_Exercise instructions_: Without the pictures, copy the entries below word for word.

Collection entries
━━━━━━━━━━
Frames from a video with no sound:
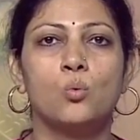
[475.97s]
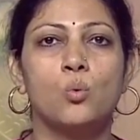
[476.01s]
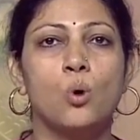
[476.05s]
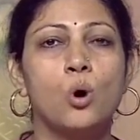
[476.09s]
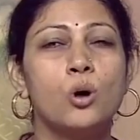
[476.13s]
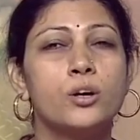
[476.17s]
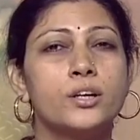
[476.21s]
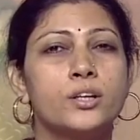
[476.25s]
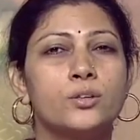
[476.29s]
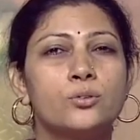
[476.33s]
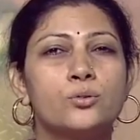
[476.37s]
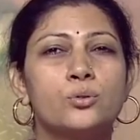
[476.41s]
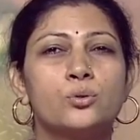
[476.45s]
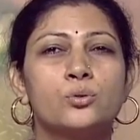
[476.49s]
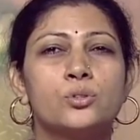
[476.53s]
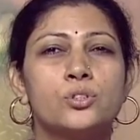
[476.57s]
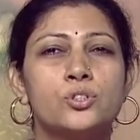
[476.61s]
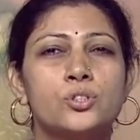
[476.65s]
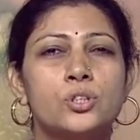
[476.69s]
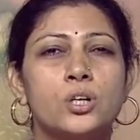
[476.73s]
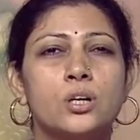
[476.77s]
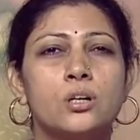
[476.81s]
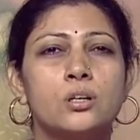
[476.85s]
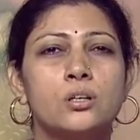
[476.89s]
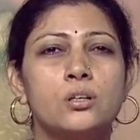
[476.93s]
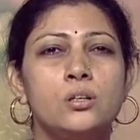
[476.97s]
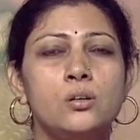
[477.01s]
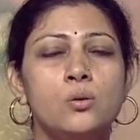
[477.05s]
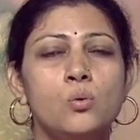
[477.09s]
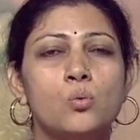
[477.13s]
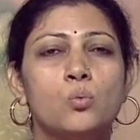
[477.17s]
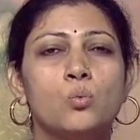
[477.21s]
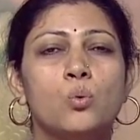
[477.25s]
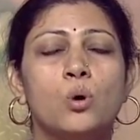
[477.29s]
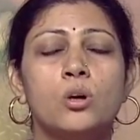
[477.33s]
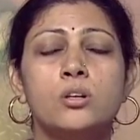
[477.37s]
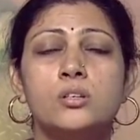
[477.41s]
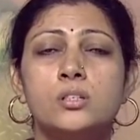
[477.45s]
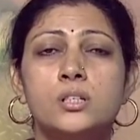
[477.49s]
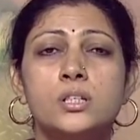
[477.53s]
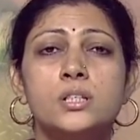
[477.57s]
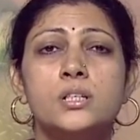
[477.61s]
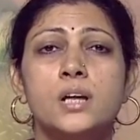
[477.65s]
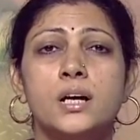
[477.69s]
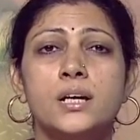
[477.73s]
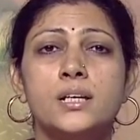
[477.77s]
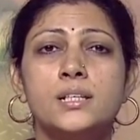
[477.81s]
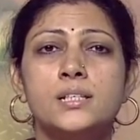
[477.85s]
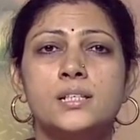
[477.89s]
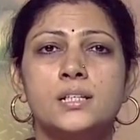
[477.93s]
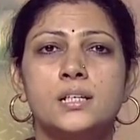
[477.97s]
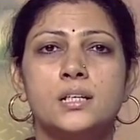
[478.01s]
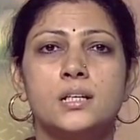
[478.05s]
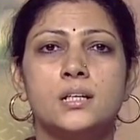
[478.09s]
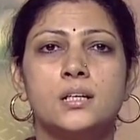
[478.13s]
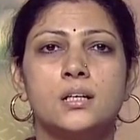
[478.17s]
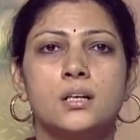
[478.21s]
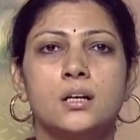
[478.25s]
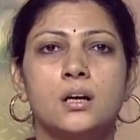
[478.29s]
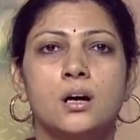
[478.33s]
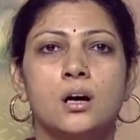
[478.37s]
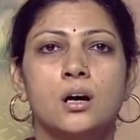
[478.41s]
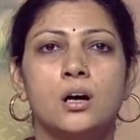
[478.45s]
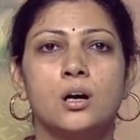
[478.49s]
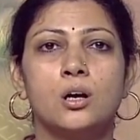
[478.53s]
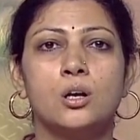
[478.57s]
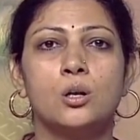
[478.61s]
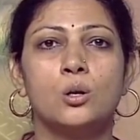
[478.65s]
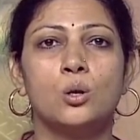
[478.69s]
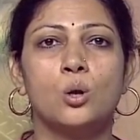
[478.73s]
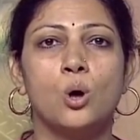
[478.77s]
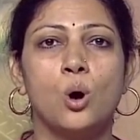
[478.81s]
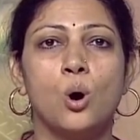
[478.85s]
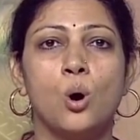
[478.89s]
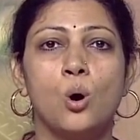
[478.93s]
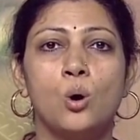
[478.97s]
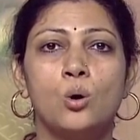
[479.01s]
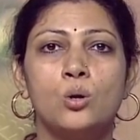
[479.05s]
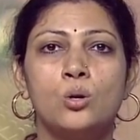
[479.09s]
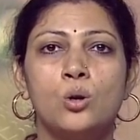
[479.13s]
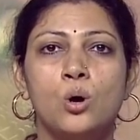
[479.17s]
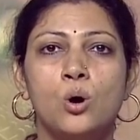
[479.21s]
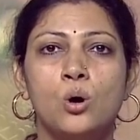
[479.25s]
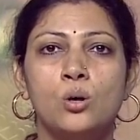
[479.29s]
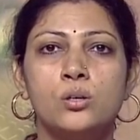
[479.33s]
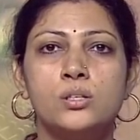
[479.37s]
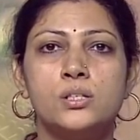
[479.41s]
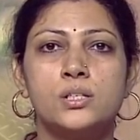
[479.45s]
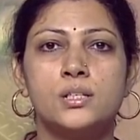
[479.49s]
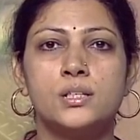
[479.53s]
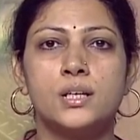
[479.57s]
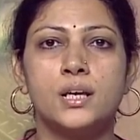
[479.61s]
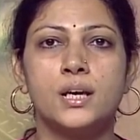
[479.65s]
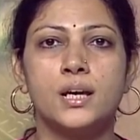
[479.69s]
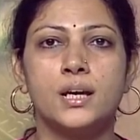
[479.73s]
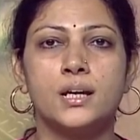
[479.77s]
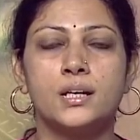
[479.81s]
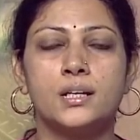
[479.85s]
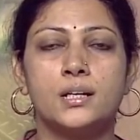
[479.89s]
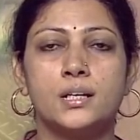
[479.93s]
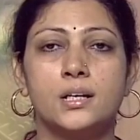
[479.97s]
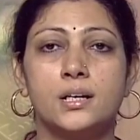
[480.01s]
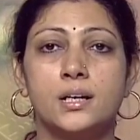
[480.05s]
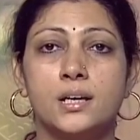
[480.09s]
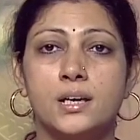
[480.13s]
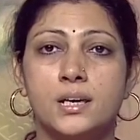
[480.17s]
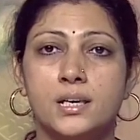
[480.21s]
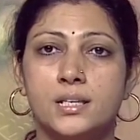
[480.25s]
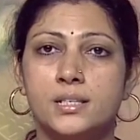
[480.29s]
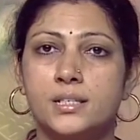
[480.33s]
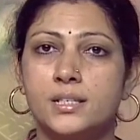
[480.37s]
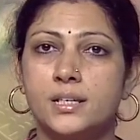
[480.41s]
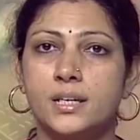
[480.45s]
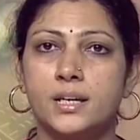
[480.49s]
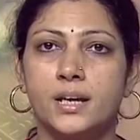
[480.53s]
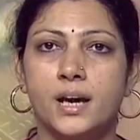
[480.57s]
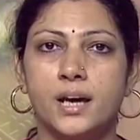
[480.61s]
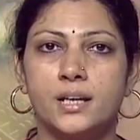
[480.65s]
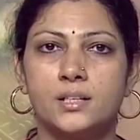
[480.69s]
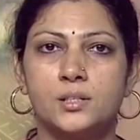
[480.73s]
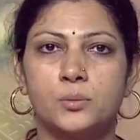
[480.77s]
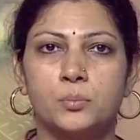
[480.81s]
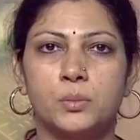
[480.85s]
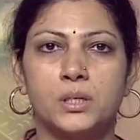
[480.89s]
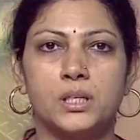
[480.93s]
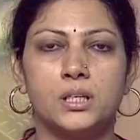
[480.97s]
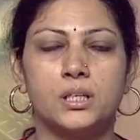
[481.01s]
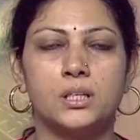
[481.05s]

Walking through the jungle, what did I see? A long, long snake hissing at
━━━━━━━━━━
_Written solution_:
Frames from a video with no sound:
[475.97s]
[476.01s]
[476.05s]
[476.09s]
[476.13s]
[476.17s]
[476.21s]
[476.25s]
[476.29s]
[476.33s]
[476.37s]
[476.41s]
[476.45s]
[476.49s]
[476.53s]
[476.57s]
[476.61s]
[476.65s]
[476.69s]
[476.73s]
[476.77s]
[476.81s]
[476.85s]
[476.89s]
[476.93s]
[476.97s]
[477.01s]
[477.05s]
[477.09s]
[477.13s]
[477.17s]
[477.21s]
[477.25s]
[477.29s]
[477.33s]
[477.37s]
[477.41s]
[477.45s]
[477.49s]
[477.53s]
[477.57s]
[477.61s]
[477.65s]
[477.69s]
[477.73s]
[477.77s]
[477.81s]
[477.85s]
[477.89s]
[477.93s]
[477.97s]
[478.01s]
[478.05s]
[478.09s]
[478.13s]
[478.17s]
[478.21s]
[478.25s]
[478.29s]
[478.33s]
[478.37s]
[478.41s]
[478.45s]
[478.49s]
[478.53s]
[478.57s]
[478.61s]
[478.65s]
[478.69s]
[478.73s]
[478.77s]
[478.81s]
[478.85s]
[478.89s]
[478.93s]
[478.97s]
[479.01s]
[479.05s]
[479.09s]
[479.13s]
[479.17s]
[479.21s]
[479.25s]
[479.29s]
[479.33s]
[479.37s]
[479.41s]
[479.45s]
[479.49s]
[479.53s]
[479.57s]
[479.61s]
[479.65s]
[479.69s]
[479.73s]
[479.77s]
[479.81s]
[479.85s]
[479.89s]
[479.93s]
[479.97s]
[480.01s]
[480.05s]
[480.09s]
[480.13s]
[480.17s]
[480.21s]
[480.25s]
[480.29s]
[480.33s]
[480.37s]
[480.41s]
[480.45s]
[480.49s]
[480.53s]
[480.57s]
[480.61s]
[480.65s]
[480.69s]
[480.73s]
[480.77s]
[480.81s]
[480.85s]
[480.89s]
[480.93s]
[480.97s]
[481.01s]
[481.05s]

Walking through the jungle, what did I see? A long, long snake hissing at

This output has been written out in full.